▸ ABOUT THIS TASK
Make an exact copy of the entries below with the pictures removed.

-*-

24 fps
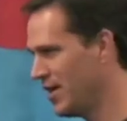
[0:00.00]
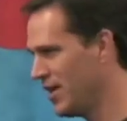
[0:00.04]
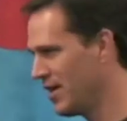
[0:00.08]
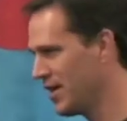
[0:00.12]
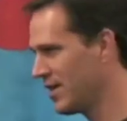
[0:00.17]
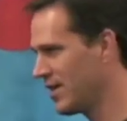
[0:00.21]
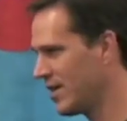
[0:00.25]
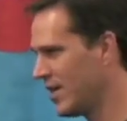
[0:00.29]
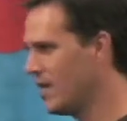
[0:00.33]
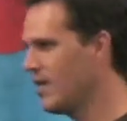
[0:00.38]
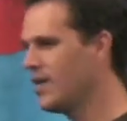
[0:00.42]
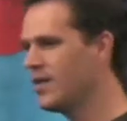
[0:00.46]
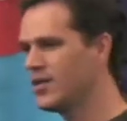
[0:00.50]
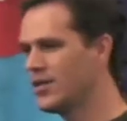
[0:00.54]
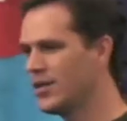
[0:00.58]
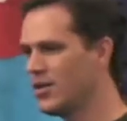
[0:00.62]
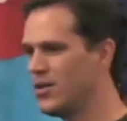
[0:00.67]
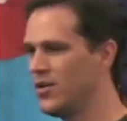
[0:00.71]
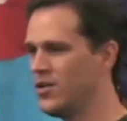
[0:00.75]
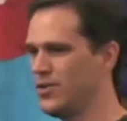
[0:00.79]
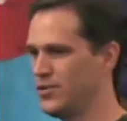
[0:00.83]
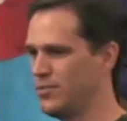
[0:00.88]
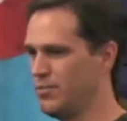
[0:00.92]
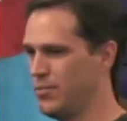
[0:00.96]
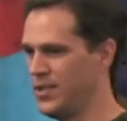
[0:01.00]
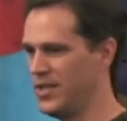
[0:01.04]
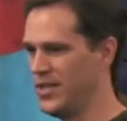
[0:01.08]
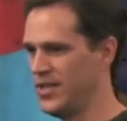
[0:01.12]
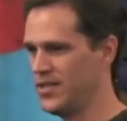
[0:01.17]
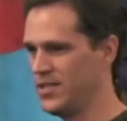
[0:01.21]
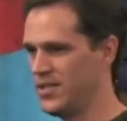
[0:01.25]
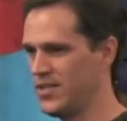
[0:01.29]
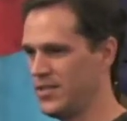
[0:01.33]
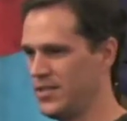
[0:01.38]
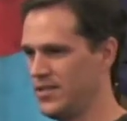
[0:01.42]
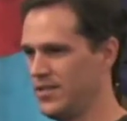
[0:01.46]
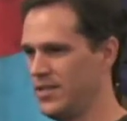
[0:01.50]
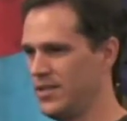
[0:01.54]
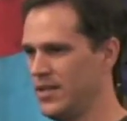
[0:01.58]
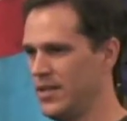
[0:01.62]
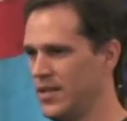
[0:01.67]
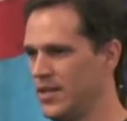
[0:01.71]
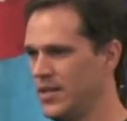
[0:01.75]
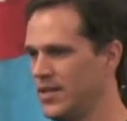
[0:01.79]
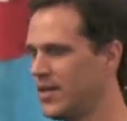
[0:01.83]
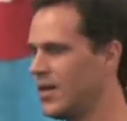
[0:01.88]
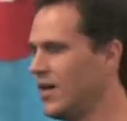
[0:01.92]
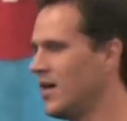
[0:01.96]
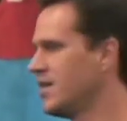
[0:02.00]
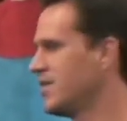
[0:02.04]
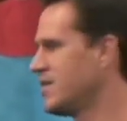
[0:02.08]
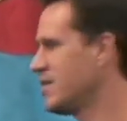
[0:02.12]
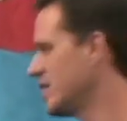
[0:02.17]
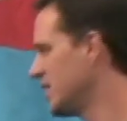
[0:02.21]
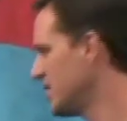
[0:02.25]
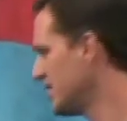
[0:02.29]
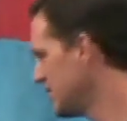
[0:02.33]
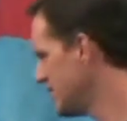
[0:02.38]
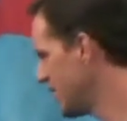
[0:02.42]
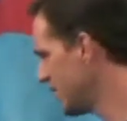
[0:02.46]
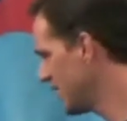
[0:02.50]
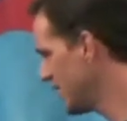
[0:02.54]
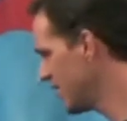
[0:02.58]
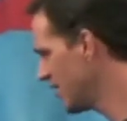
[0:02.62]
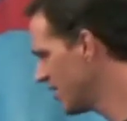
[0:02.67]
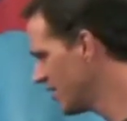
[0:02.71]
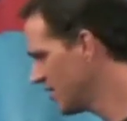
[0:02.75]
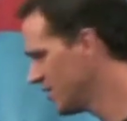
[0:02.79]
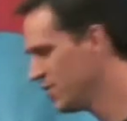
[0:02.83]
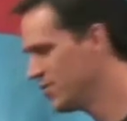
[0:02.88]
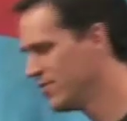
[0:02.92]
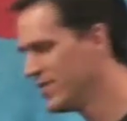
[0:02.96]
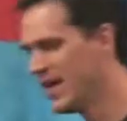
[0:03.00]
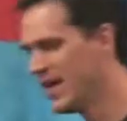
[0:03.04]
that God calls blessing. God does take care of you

-*-

▸ YOUR RESPONSE
24 fps
[0:00.00]
[0:00.04]
[0:00.08]
[0:00.12]
[0:00.17]
[0:00.21]
[0:00.25]
[0:00.29]
[0:00.33]
[0:00.38]
[0:00.42]
[0:00.46]
[0:00.50]
[0:00.54]
[0:00.58]
[0:00.62]
[0:00.67]
[0:00.71]
[0:00.75]
[0:00.79]
[0:00.83]
[0:00.88]
[0:00.92]
[0:00.96]
[0:01.00]
[0:01.04]
[0:01.08]
[0:01.12]
[0:01.17]
[0:01.21]
[0:01.25]
[0:01.29]
[0:01.33]
[0:01.38]
[0:01.42]
[0:01.46]
[0:01.50]
[0:01.54]
[0:01.58]
[0:01.62]
[0:01.67]
[0:01.71]
[0:01.75]
[0:01.79]
[0:01.83]
[0:01.88]
[0:01.92]
[0:01.96]
[0:02.00]
[0:02.04]
[0:02.08]
[0:02.12]
[0:02.17]
[0:02.21]
[0:02.25]
[0:02.29]
[0:02.33]
[0:02.38]
[0:02.42]
[0:02.46]
[0:02.50]
[0:02.54]
[0:02.58]
[0:02.62]
[0:02.67]
[0:02.71]
[0:02.75]
[0:02.79]
[0:02.83]
[0:02.88]
[0:02.92]
[0:02.96]
[0:03.00]
[0:03.04]
that God calls blessing. God does take care of you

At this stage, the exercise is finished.